### Exercise prompt
Each record below must come back exactly as written; its pictures must not.
(Exercise inputs Opens)
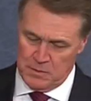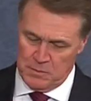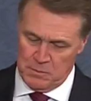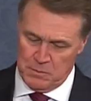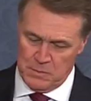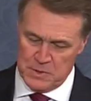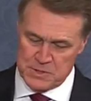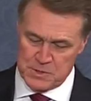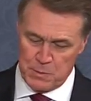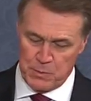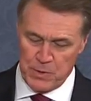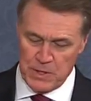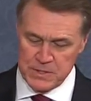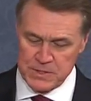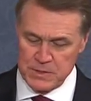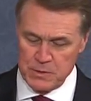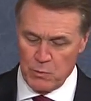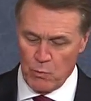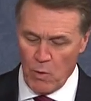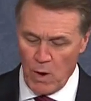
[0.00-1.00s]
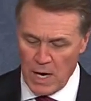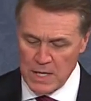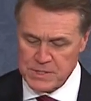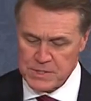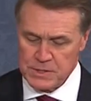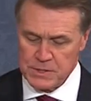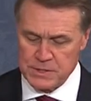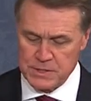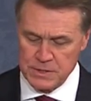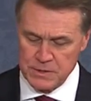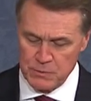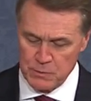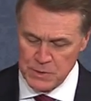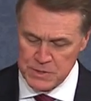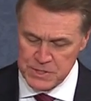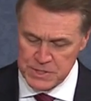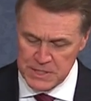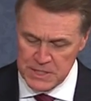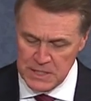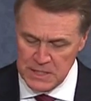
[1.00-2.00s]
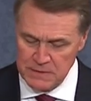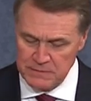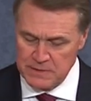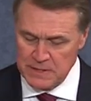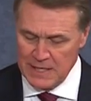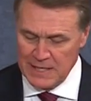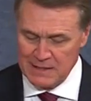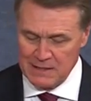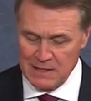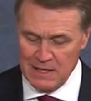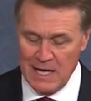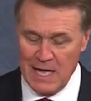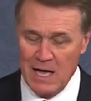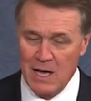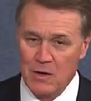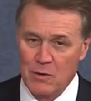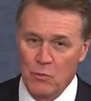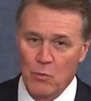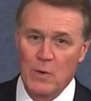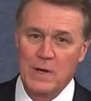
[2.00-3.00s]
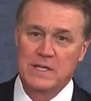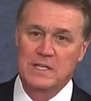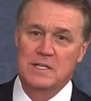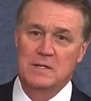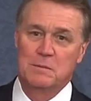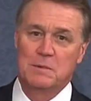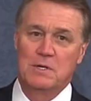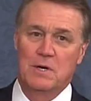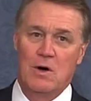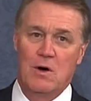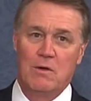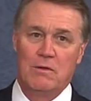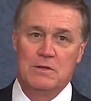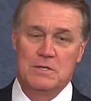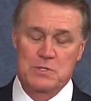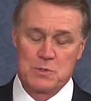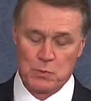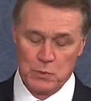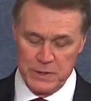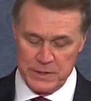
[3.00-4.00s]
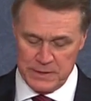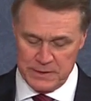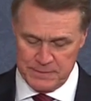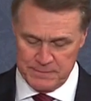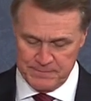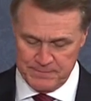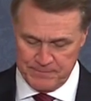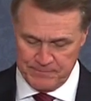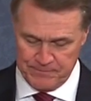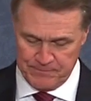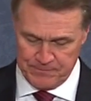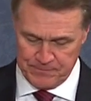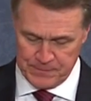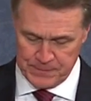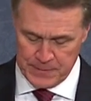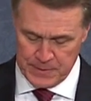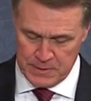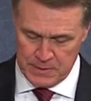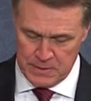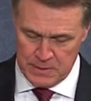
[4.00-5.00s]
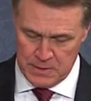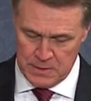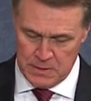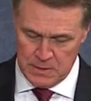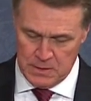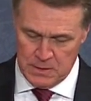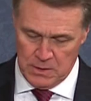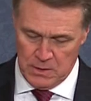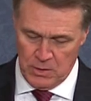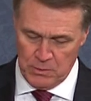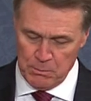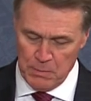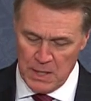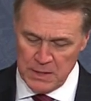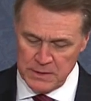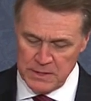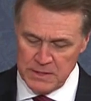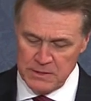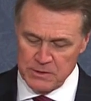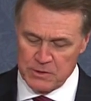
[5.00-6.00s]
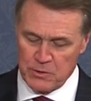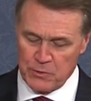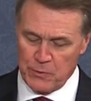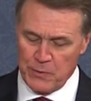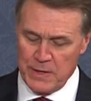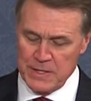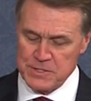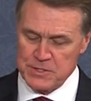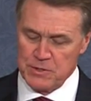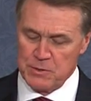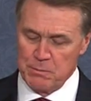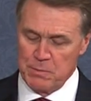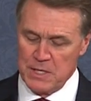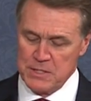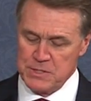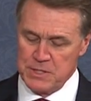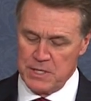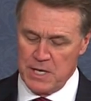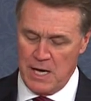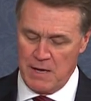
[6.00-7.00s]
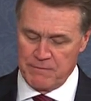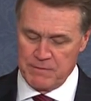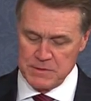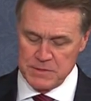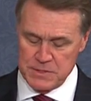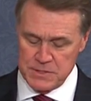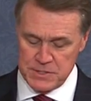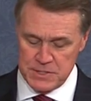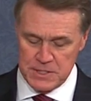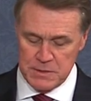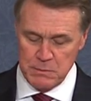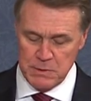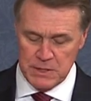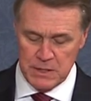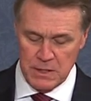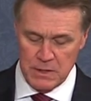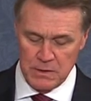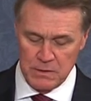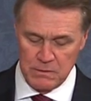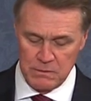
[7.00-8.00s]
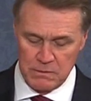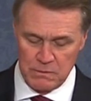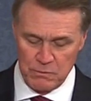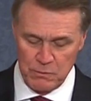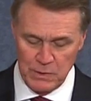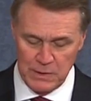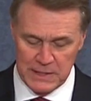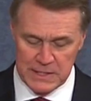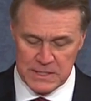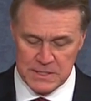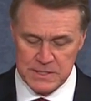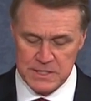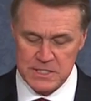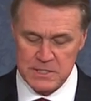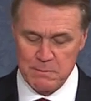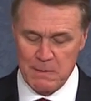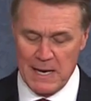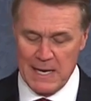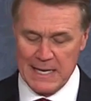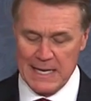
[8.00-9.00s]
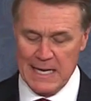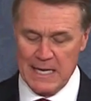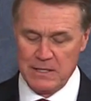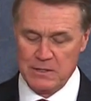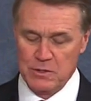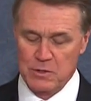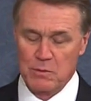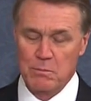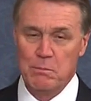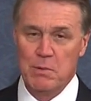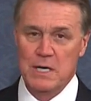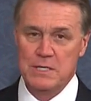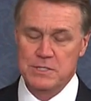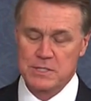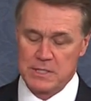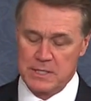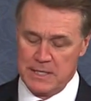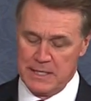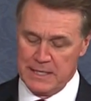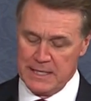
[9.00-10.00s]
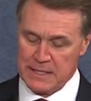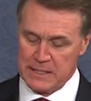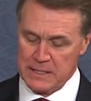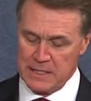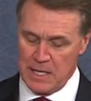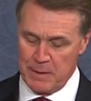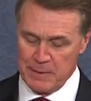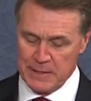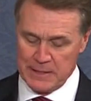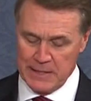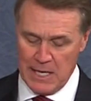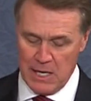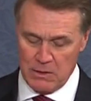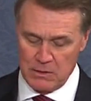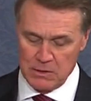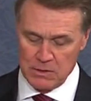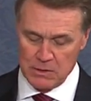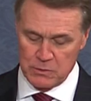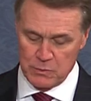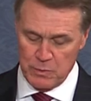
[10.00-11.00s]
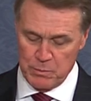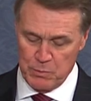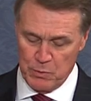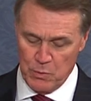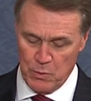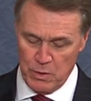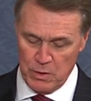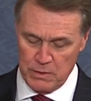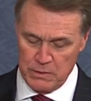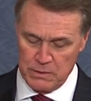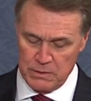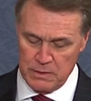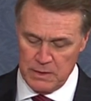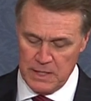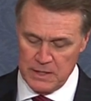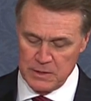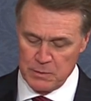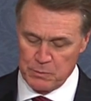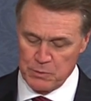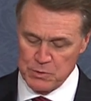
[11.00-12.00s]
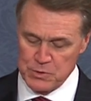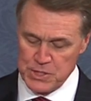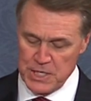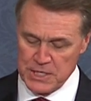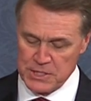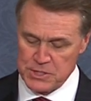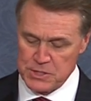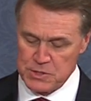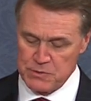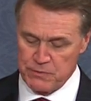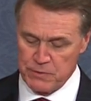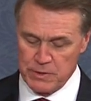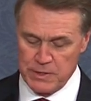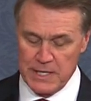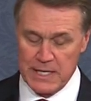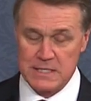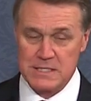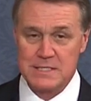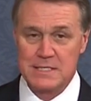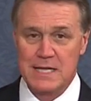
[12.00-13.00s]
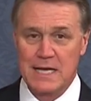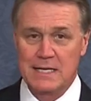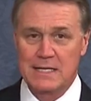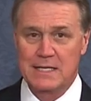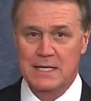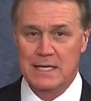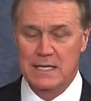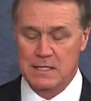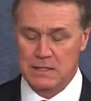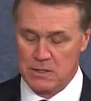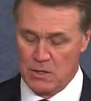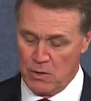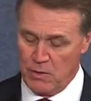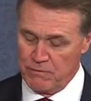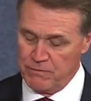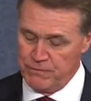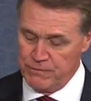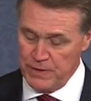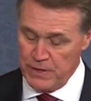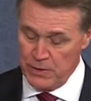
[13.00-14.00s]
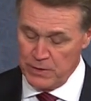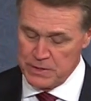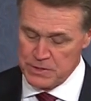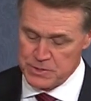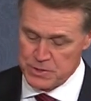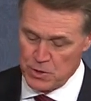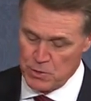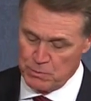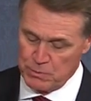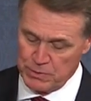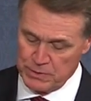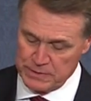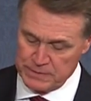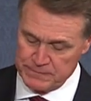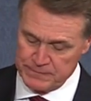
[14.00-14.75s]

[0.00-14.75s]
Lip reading: Mr. President, Washington received a loud wake-up call this week. On Monday, the Congressional Budget Office, the CBO, released its biannual Budget and Economic Outlook report, and the projections for the next decade are very sobering.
(Exercise inputs Closes)
### Task result
[0.00-1.00s]
[1.00-2.00s]
[2.00-3.00s]
[3.00-4.00s]
[4.00-5.00s]
[5.00-6.00s]
[6.00-7.00s]
[7.00-8.00s]
[8.00-9.00s]
[9.00-10.00s]
[10.00-11.00s]
[11.00-12.00s]
[12.00-13.00s]
[13.00-14.00s]
[14.00-14.75s]

[0.00-14.75s]
Lip reading: Mr. President, Washington received a loud wake-up call this week. On Monday, the Congressional Budget Office, the CBO, released its biannual Budget and Economic Outlook report, and the projections for the next decade are very sobering.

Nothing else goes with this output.